- [Exercise material]
::::::::

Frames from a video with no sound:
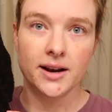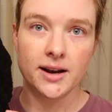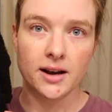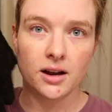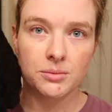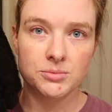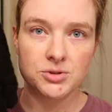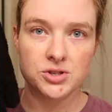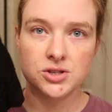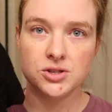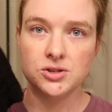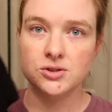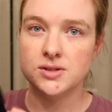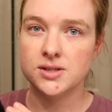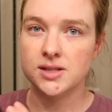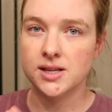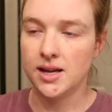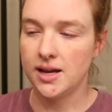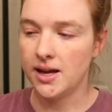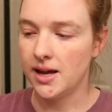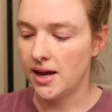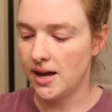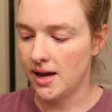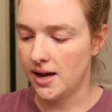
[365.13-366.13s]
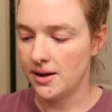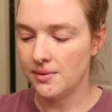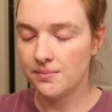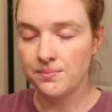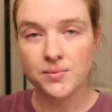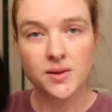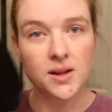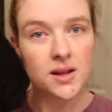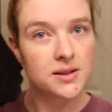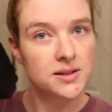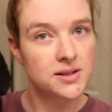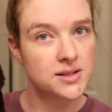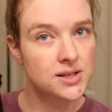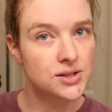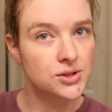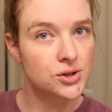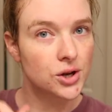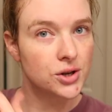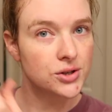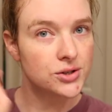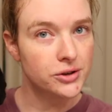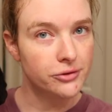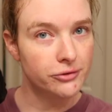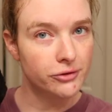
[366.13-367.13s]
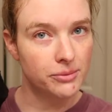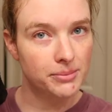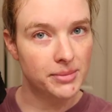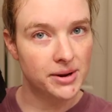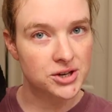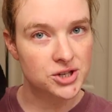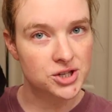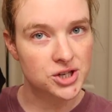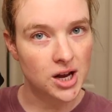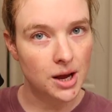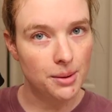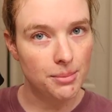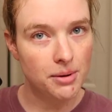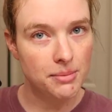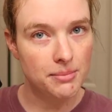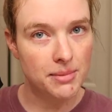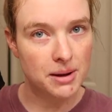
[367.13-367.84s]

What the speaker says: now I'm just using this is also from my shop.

::::::::

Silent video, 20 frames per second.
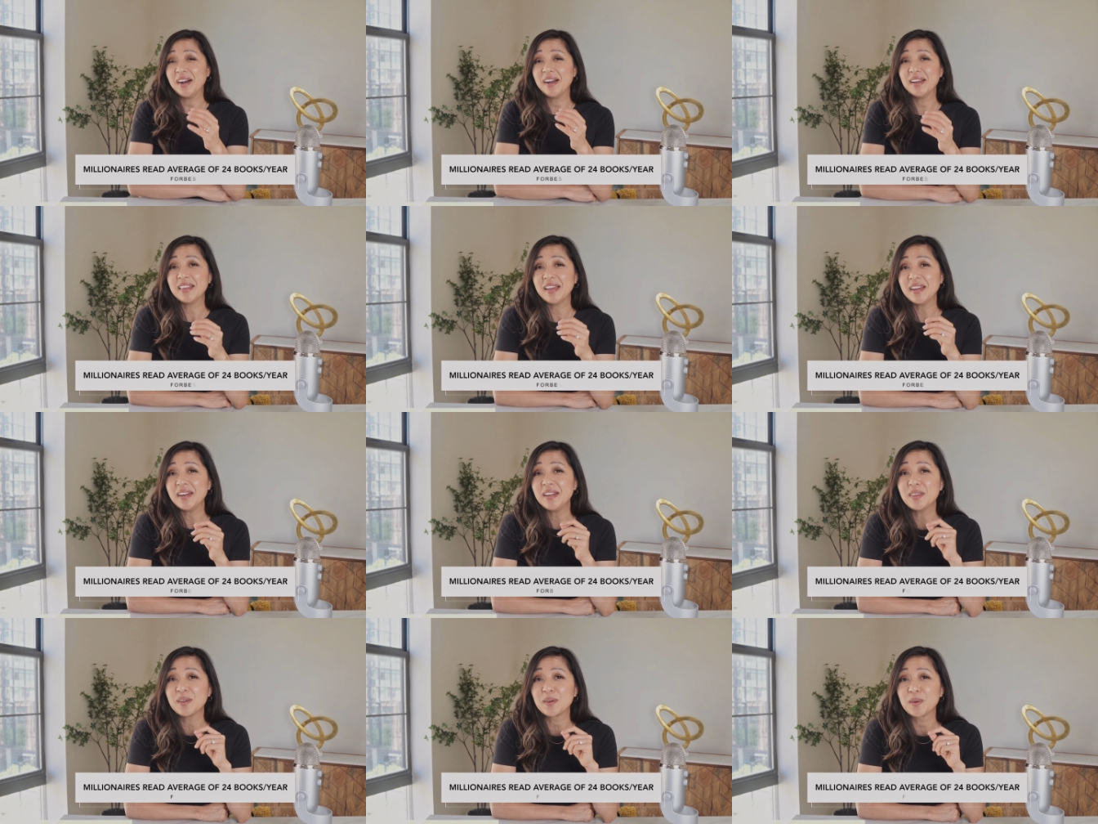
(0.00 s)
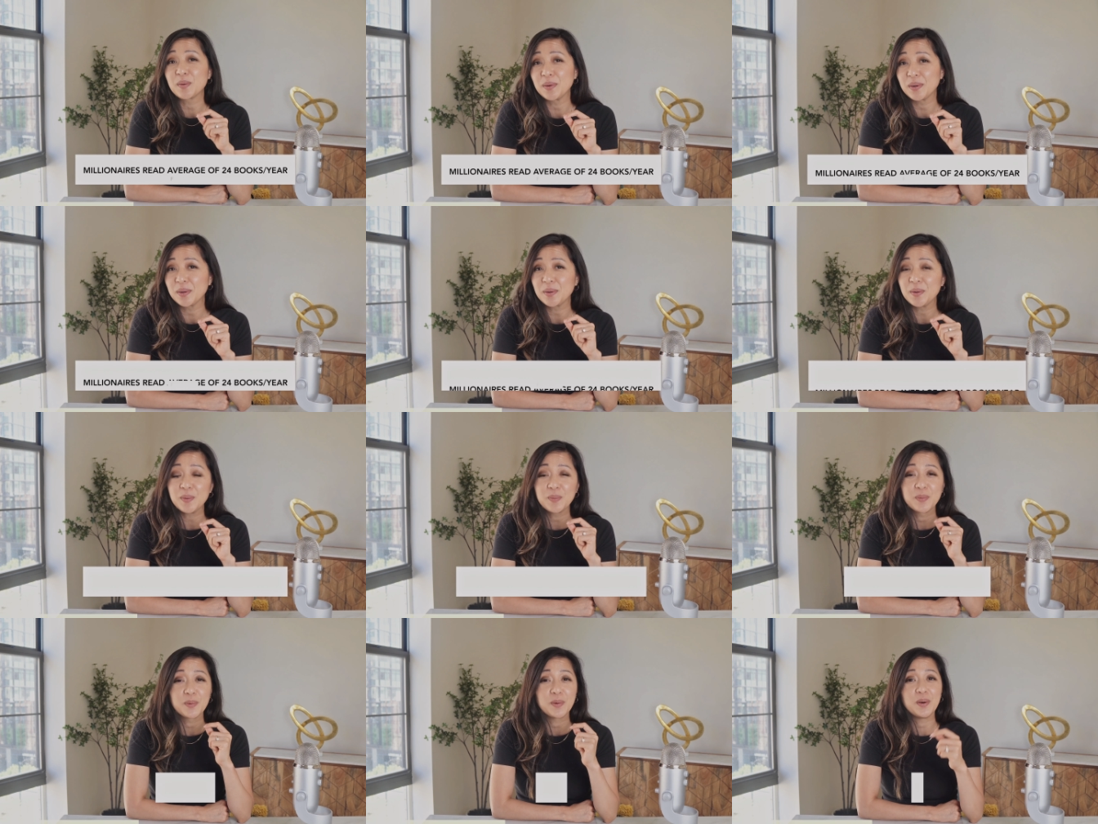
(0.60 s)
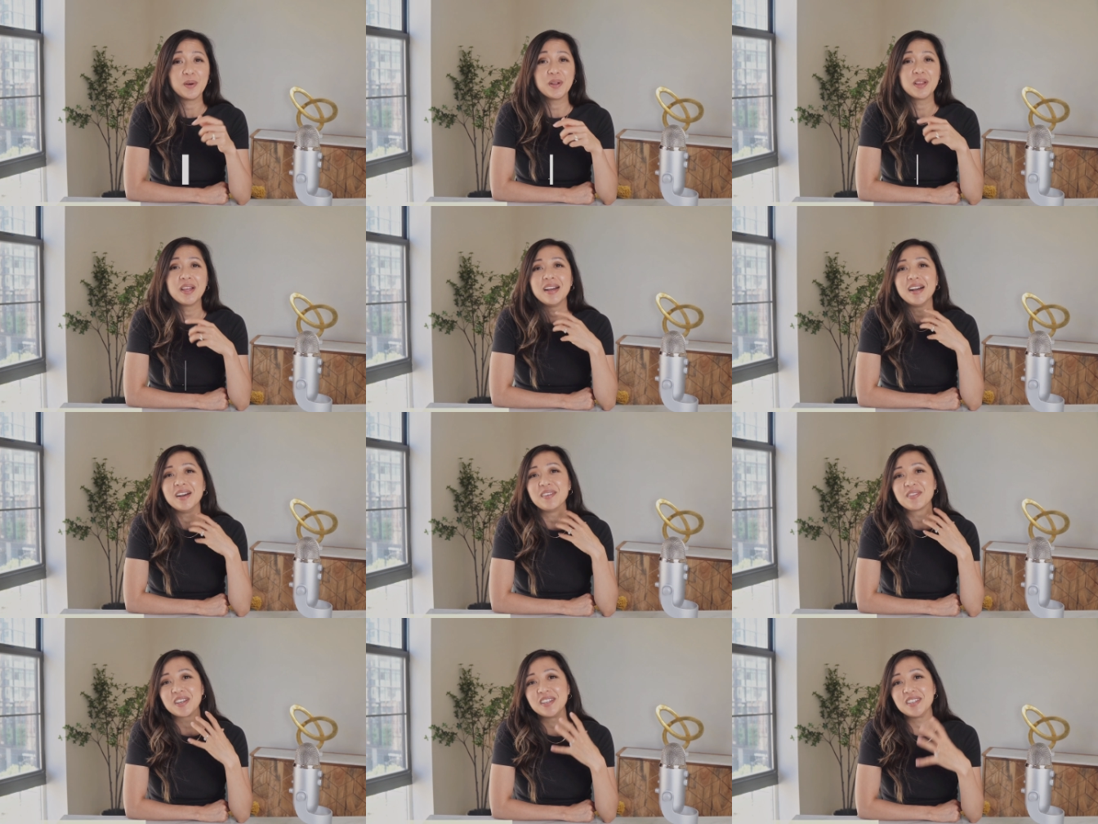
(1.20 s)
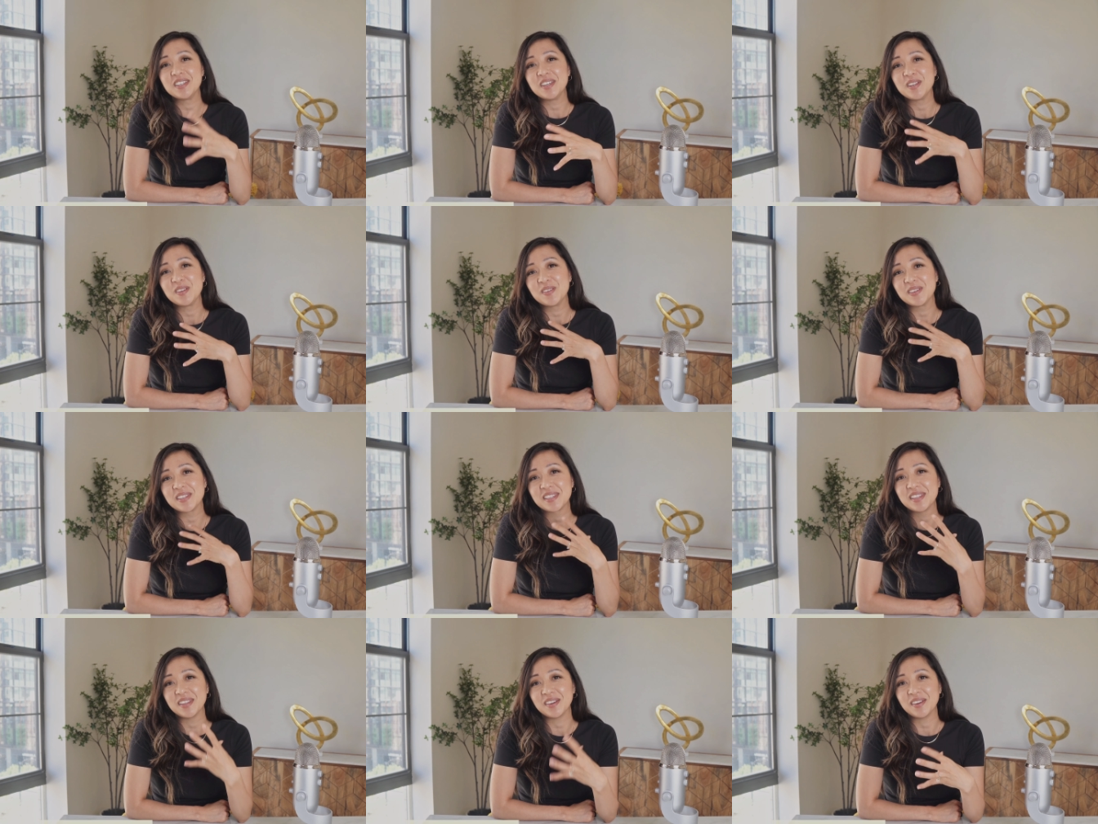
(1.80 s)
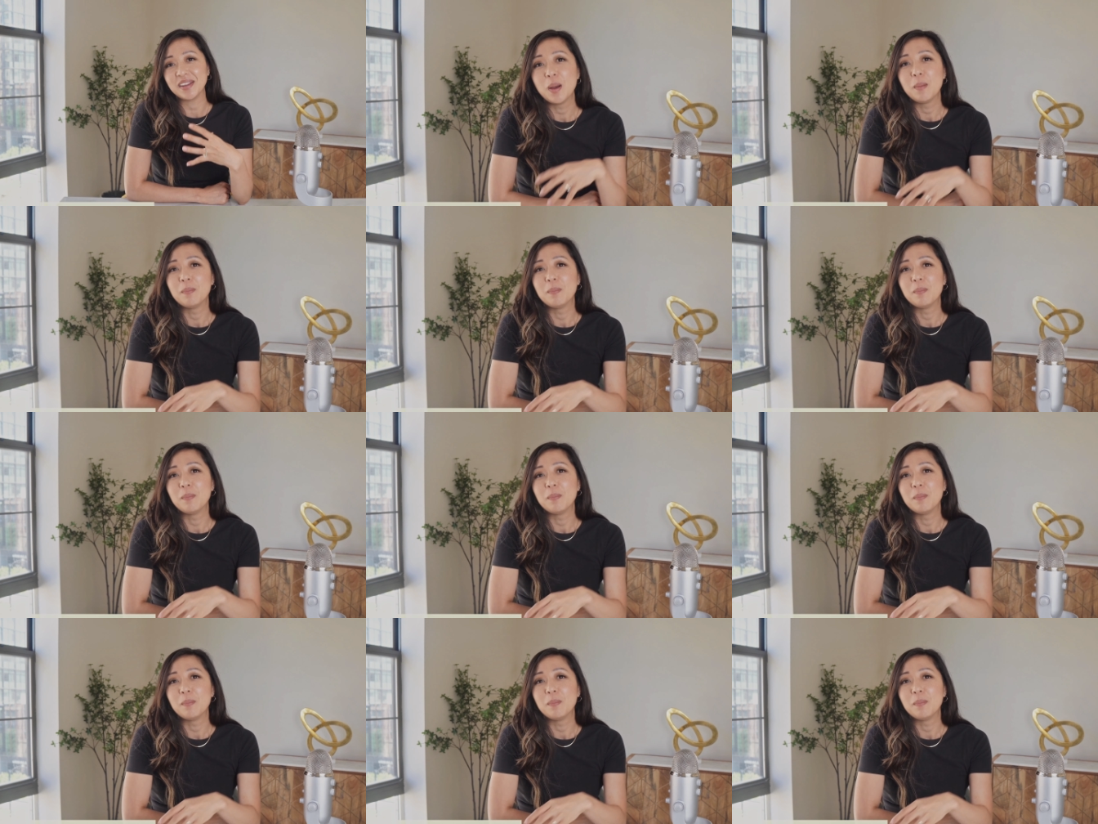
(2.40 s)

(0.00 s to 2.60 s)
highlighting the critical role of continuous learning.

::::::::

- [Directions for this task]
Exactly as written above, retype the lines starting at the one holding "Frames from a" and ending at the one holding "What the speaker", both included, but not the pictures.

- [Response to this task]
Frames from a video with no sound:
[365.13-366.13s]
[366.13-367.13s]
[367.13-367.84s]

What the speaker says: now I'm just using this is also from my shop.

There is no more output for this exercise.